To Anonymous: What about mental anguish, pain and suffering?
To Please Bork: Doesn’t your jurisdiction require apportionment of damages?
Even if Bork mught have been partly negligent, so may have been Yale Club. The ol’ boy was invited to speak. The conditions of delivery and its location and facility accoutrements were under Yale Club control. It was a good case to settle, for both sides!
How grateful I am to live in a country that at least purports to believe in free speech. And isn’t it great to see all the different opinions out there–and everyone is so serious. You all crack me up.
A tort reformer is just someone who has not yet been injured by someone else’s negligence. Tort Reform proves my point.
Bork immediately decried the settlement as evidence of a tort system run amok. Then he purchased a Bently.
Almost all personal injury cases settle. Would be interesting to know if Mastro took on contingency, like any other personal injury attorney. Insurance company determined the settlement amount based on lots of history of settlements and verdicts for this kind of injury in this venue.

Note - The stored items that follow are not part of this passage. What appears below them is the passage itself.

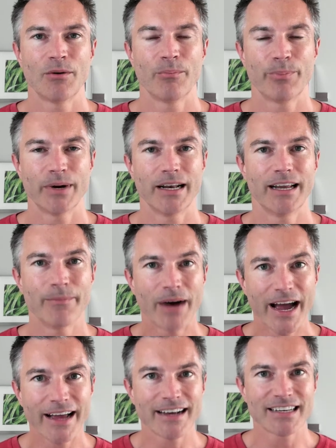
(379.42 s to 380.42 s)
But in
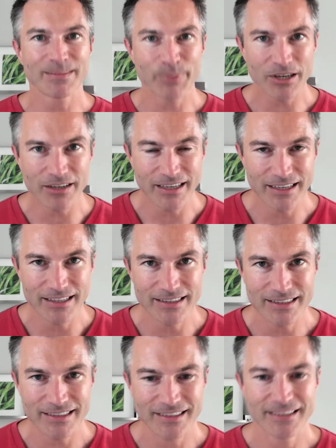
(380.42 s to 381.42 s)
my
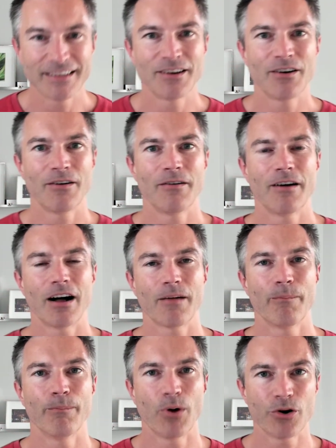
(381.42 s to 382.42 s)
experience,
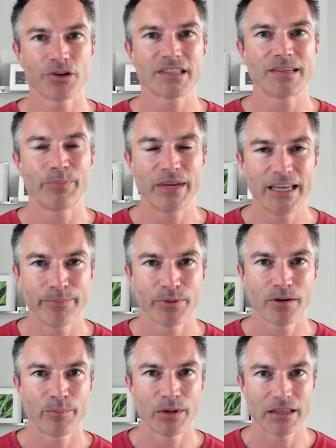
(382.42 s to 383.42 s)
most
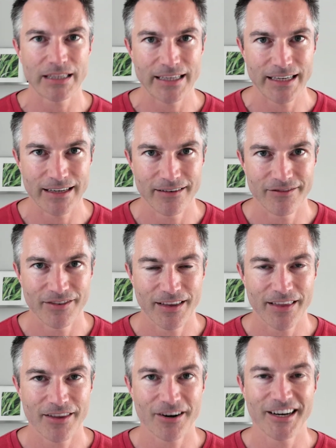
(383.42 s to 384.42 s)
people believe
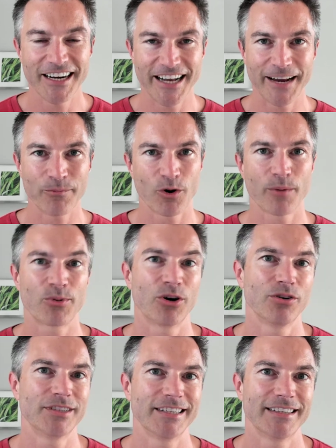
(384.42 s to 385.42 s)
that they're eating more
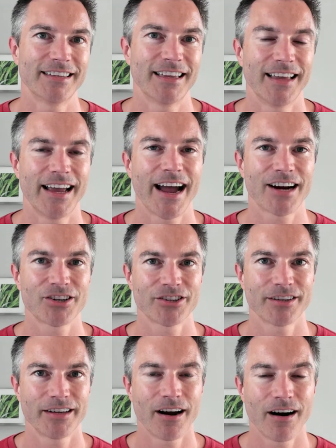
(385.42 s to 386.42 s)
protein than they
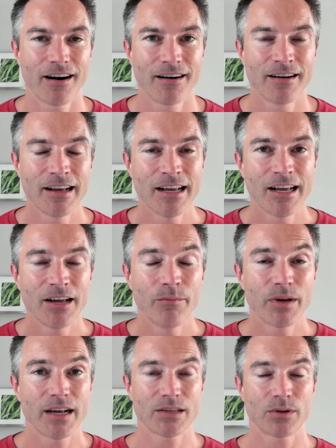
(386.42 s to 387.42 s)
actually are.
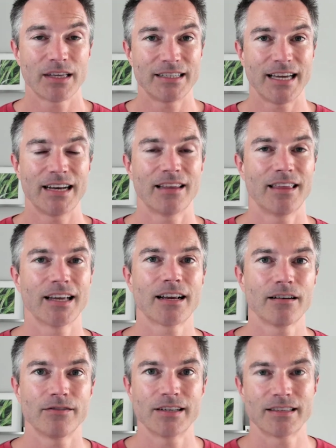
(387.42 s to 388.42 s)
Because what they tend to think
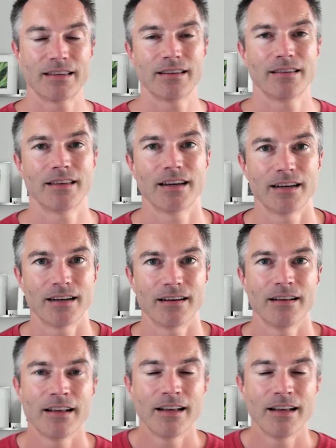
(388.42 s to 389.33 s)
of is the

There was a lot of posting when the complaint was first filed about how diversity jurisdiction did not exist because it’s an unincorporated association and therefore has the citizenship of each of its members (Carden v. Arkoma Associates). I then lost interest in the case. Did anyone ever figure out whether this case was properly in federal court, and, if so, on what basis? I would have just loved a 12(b)(6) dismissal against Randy Mastro and Gibson Dunn, purely for the schadenfreude of watching such a white shoe firm fall flat on its face.
Typical conservative: against legal redress for anything until they are injured.